The Detroit Tigers have poached Jason Benetti, because apparently hot stove season includes play-by-play broadcasters, too. This is a coup for the Tigers, as they upgrade from Matt Shepard, who was only a play-by-play broadcaster by definition, to one of the best announcers in baseball. Detroit's organization and fans (Maitreyi) will be gleeful about this development, and they should be, but what on earth is going on with Jerry Reinsdorf and the White Sox front office?

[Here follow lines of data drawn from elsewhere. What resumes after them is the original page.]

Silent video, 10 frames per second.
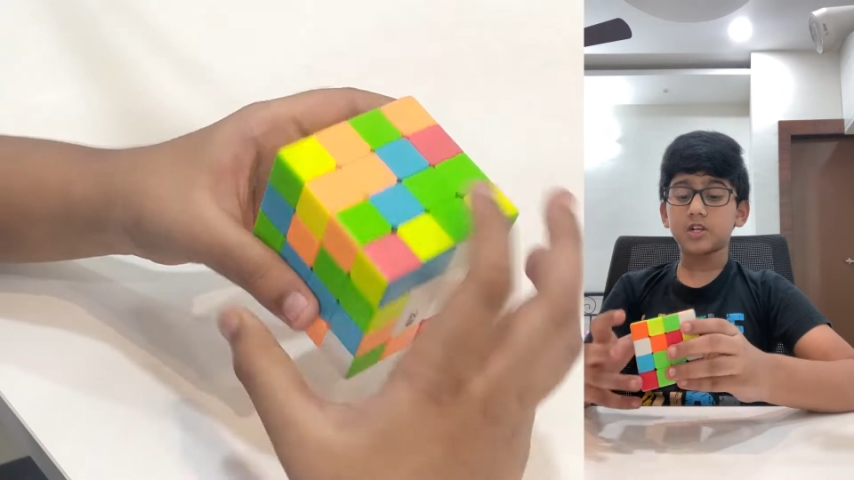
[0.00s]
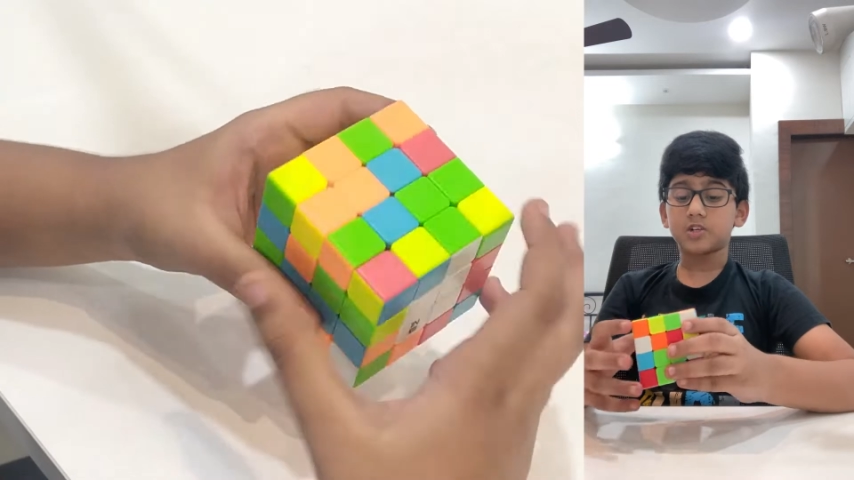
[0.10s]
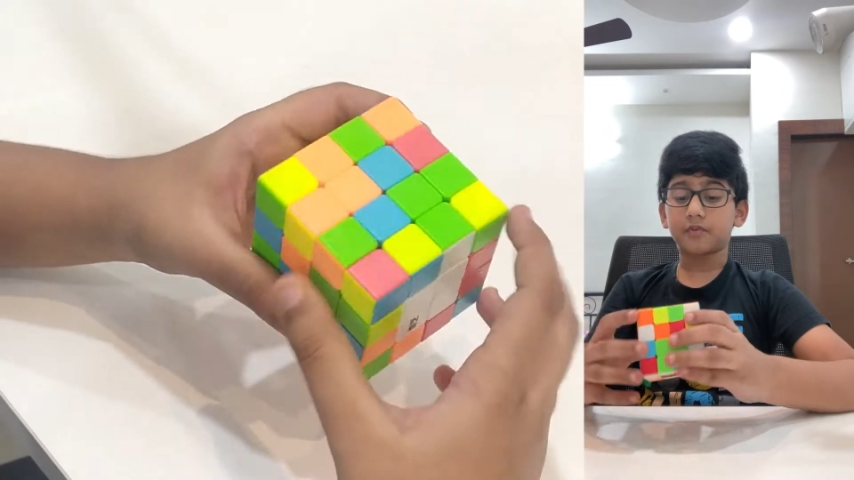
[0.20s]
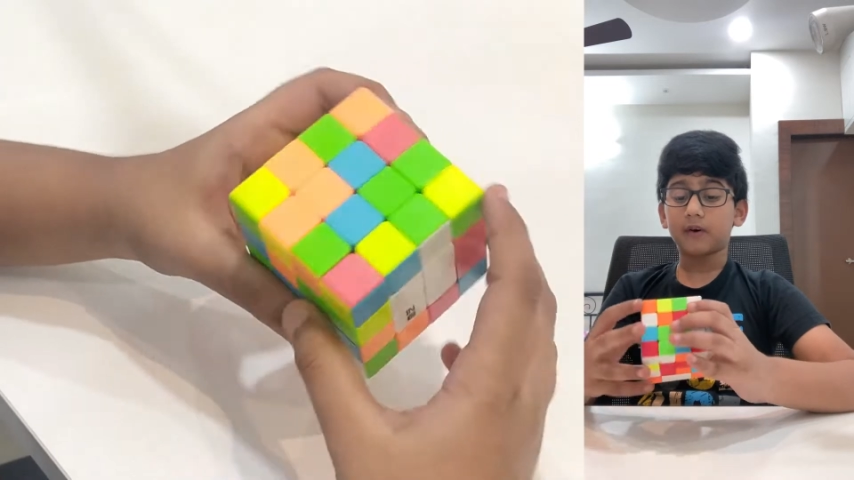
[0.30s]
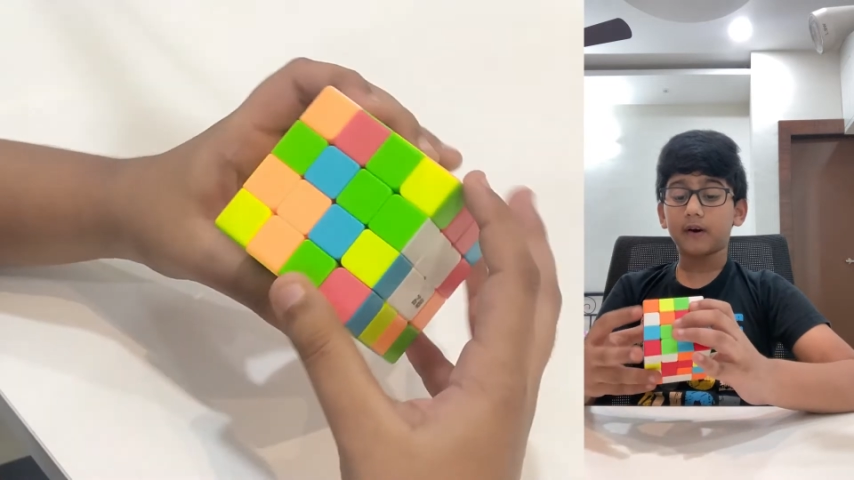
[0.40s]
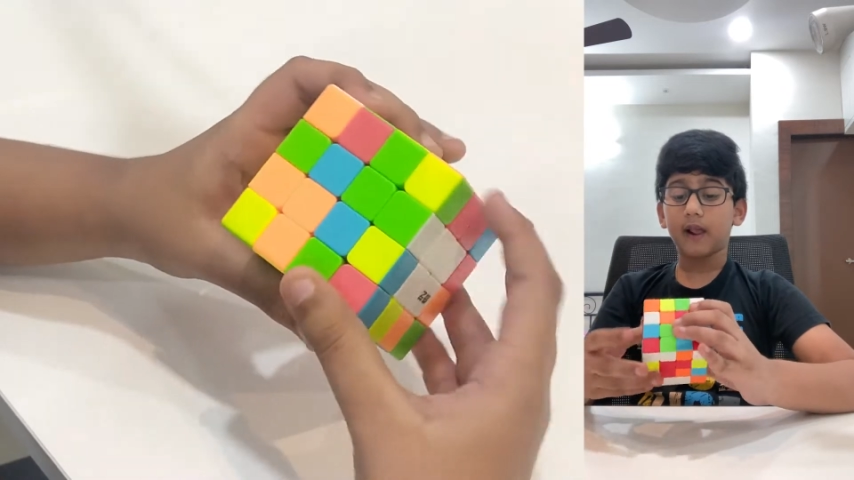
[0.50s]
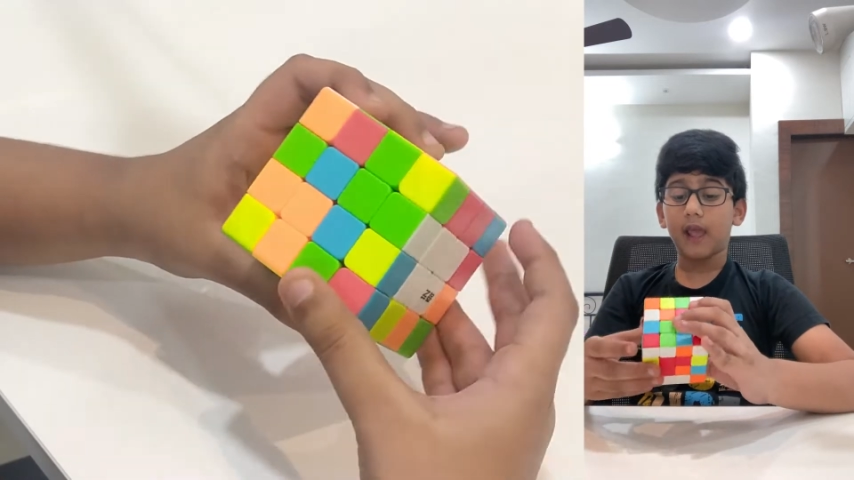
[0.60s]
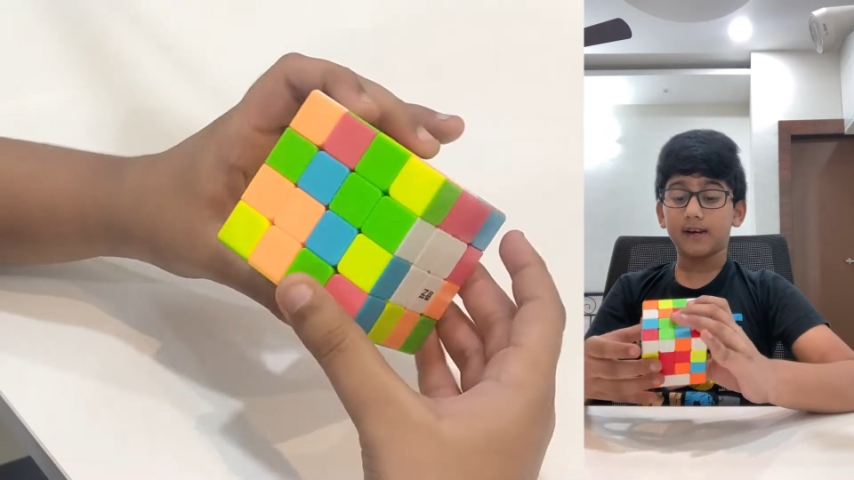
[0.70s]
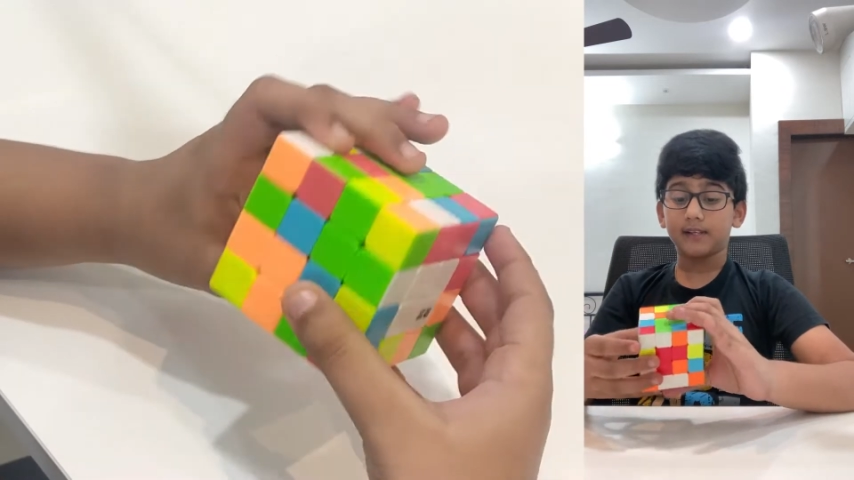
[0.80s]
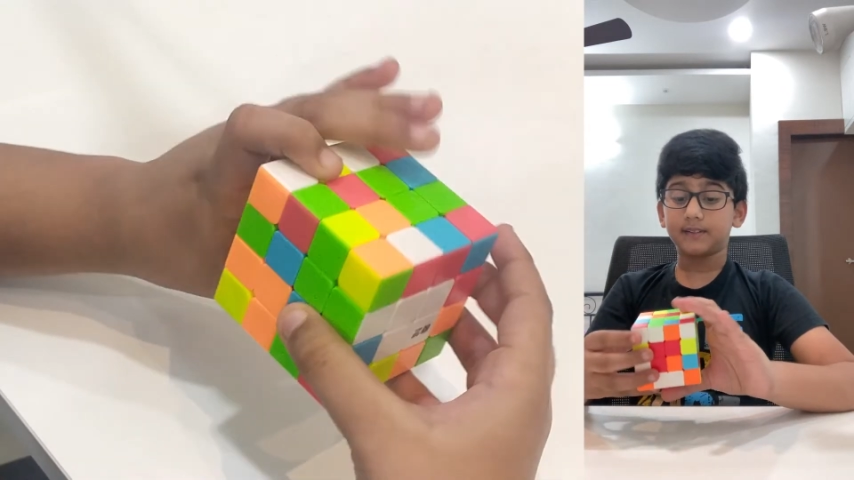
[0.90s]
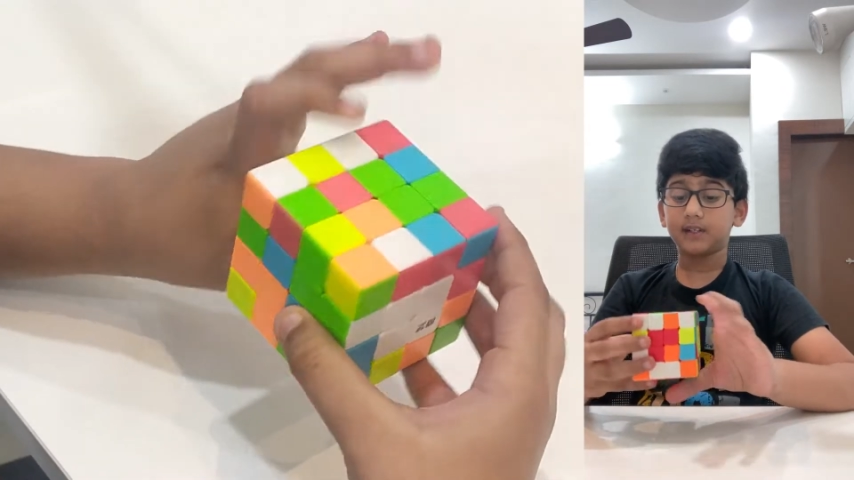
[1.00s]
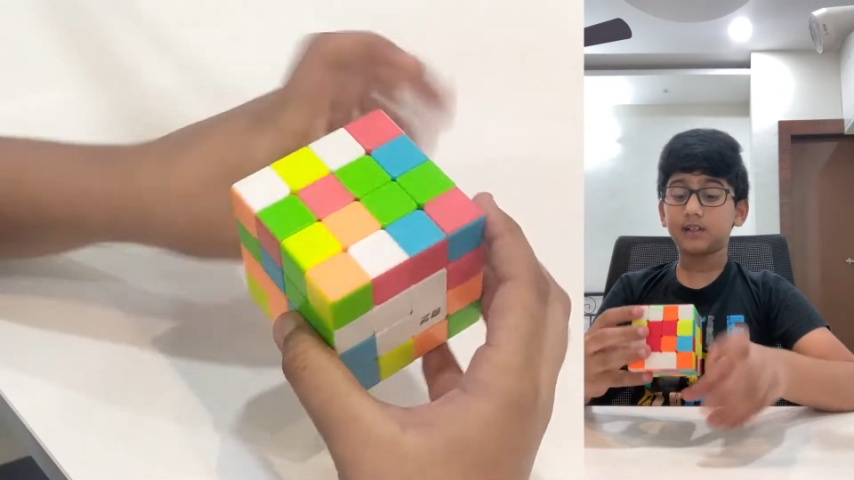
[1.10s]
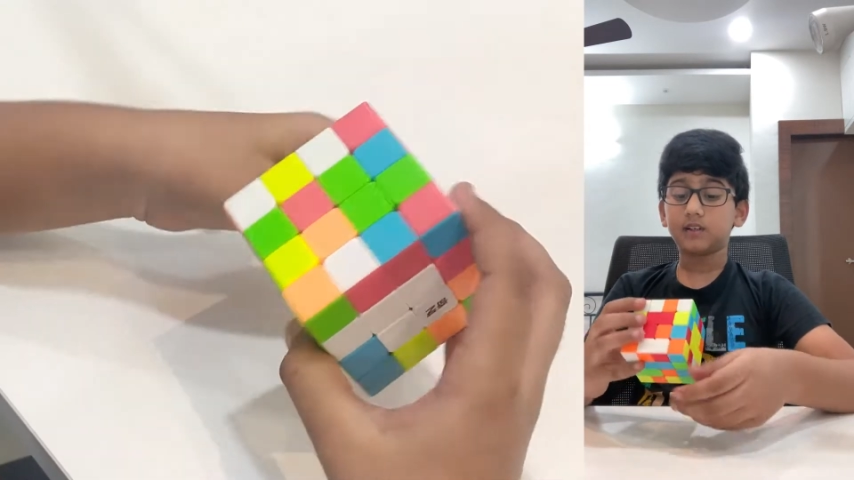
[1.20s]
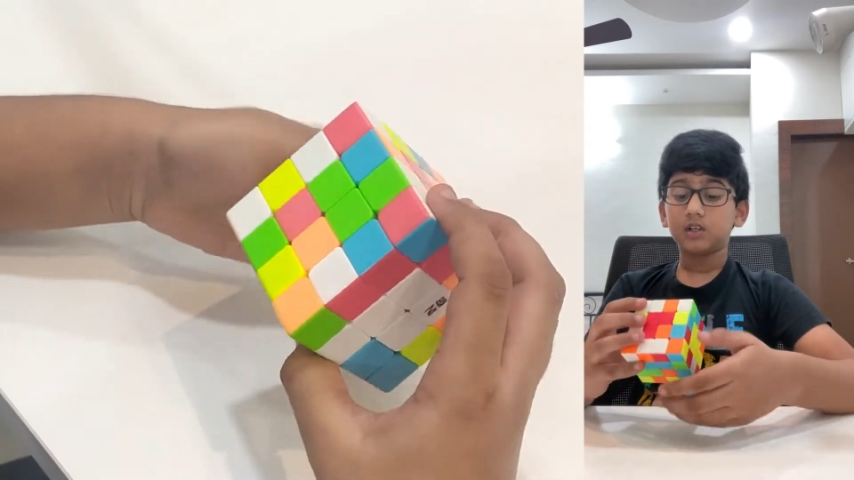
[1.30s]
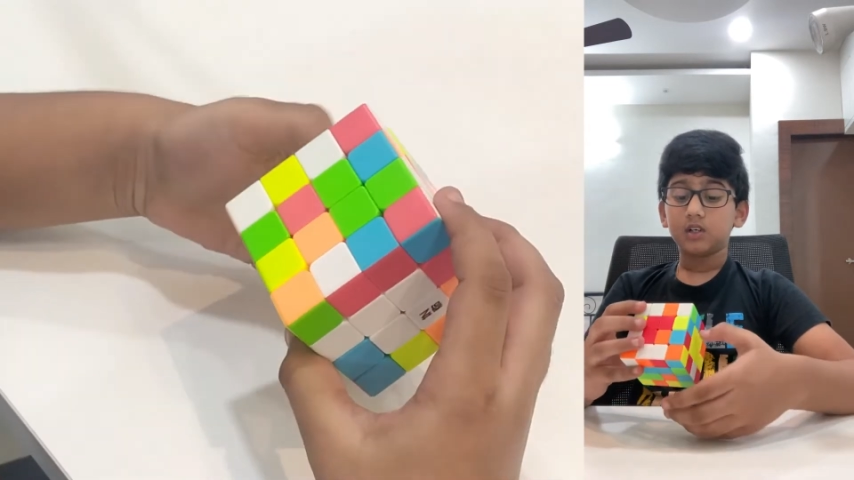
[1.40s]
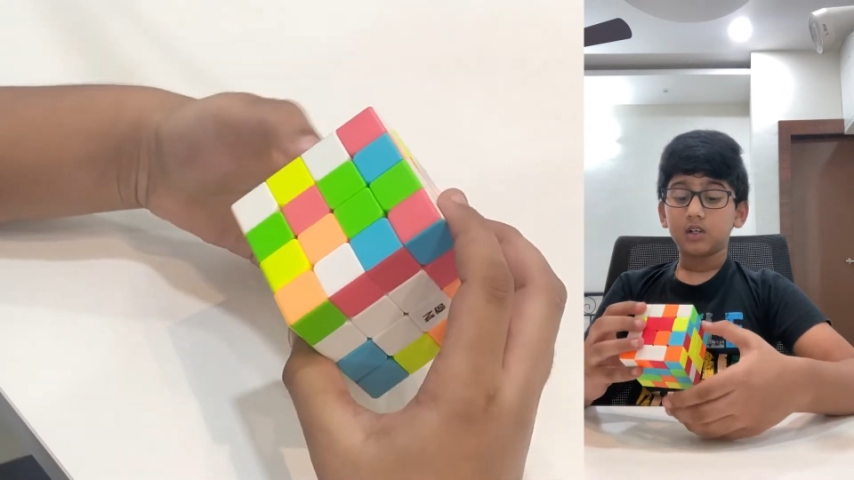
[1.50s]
search for another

That might be a question that answers itself: It's Jerry Reinsdorf and the White Sox front office. The team's contract situation with Benetti was already more touch-and-go than it should have ever been with someone who once wrote a letter in elementary school saying his dream job was to be the White Sox play-by-play announcer. Before they picked up the multi-year option on his contract in February 2023, Benetti described feeling like a player in arbitration during the negotiation process, in which the White Sox refused to speak to his agent. “It was kind of a pain, really," he said at the time. "There were some things that we had to get through that I thought were silly, and I’m sure they thought some of the stuff that I was talking about might’ve been silly. But we got there in the end.”

There was always the risk that the White Sox would lose Benetti to bigger opportunities, but those bigger opportunities were supposed to be his national broadcast responsibilities calling games for Fox Sports—a sticking point during his negotiations—not the network of a divisional rival. Adding insult to injury is the false sense of security when it was announced Benetti had a multi-year extension, only for the Tigers to sign him away just one year in.

Even with the acknowledgment that there is nothing safe from Reinsdorf's death touch, losing Benetti to the Detroit Tigers (the Detroit Tigers!) is a mind-boggling fumble. The organization can drop Tim Anderson and Liam Hendriks and commit fully to being bad for the next few years, but failing to keep Benetti and Steve Stone together in the booth is the biggest loss of this new rebuild.

The experience of watching regular-season baseball can be arduous, even when the team you follow is good. As the White Sox limped through this season, the thought I returned to was: Wow, the White Sox are real bad this year. At least I can listen to Jason Benetti. You know what I'll be thinking when the White Sox are bad next year? [REDACTED FOR LEGAL REASONS]

There was no real reason for me to care about the White Sox—I have no personal connections to Chicago—but I was hoodwinked into emotional investment by Lucas Giolito's no-hitter and the brilliant month of Yermín Mercedes. I avoided the tenure of Hawk Harrelson, so I can't draw any comparisons there though I've heard plenty about it, but Benetti was my guide through the two seasons in which the White Sox had hope. He was invested even as the White Sox lost, and funny when occupying the midsummer lulls of the game by talking to Steve Stone about laundry. He was also the rare announcer that would actually teach you something, who knew when to prompt Stone to talk about pitch shapes and sequencing and, yes, how to use and understand analytics in the context of the action on the field.

I'll stop there before it veers any closer to eulogy. Benetti's not dead; he's just in Detroit. At the end of the day, he deserved better than the White Sox, so he left for the Tigers. Chew on that for a little bit.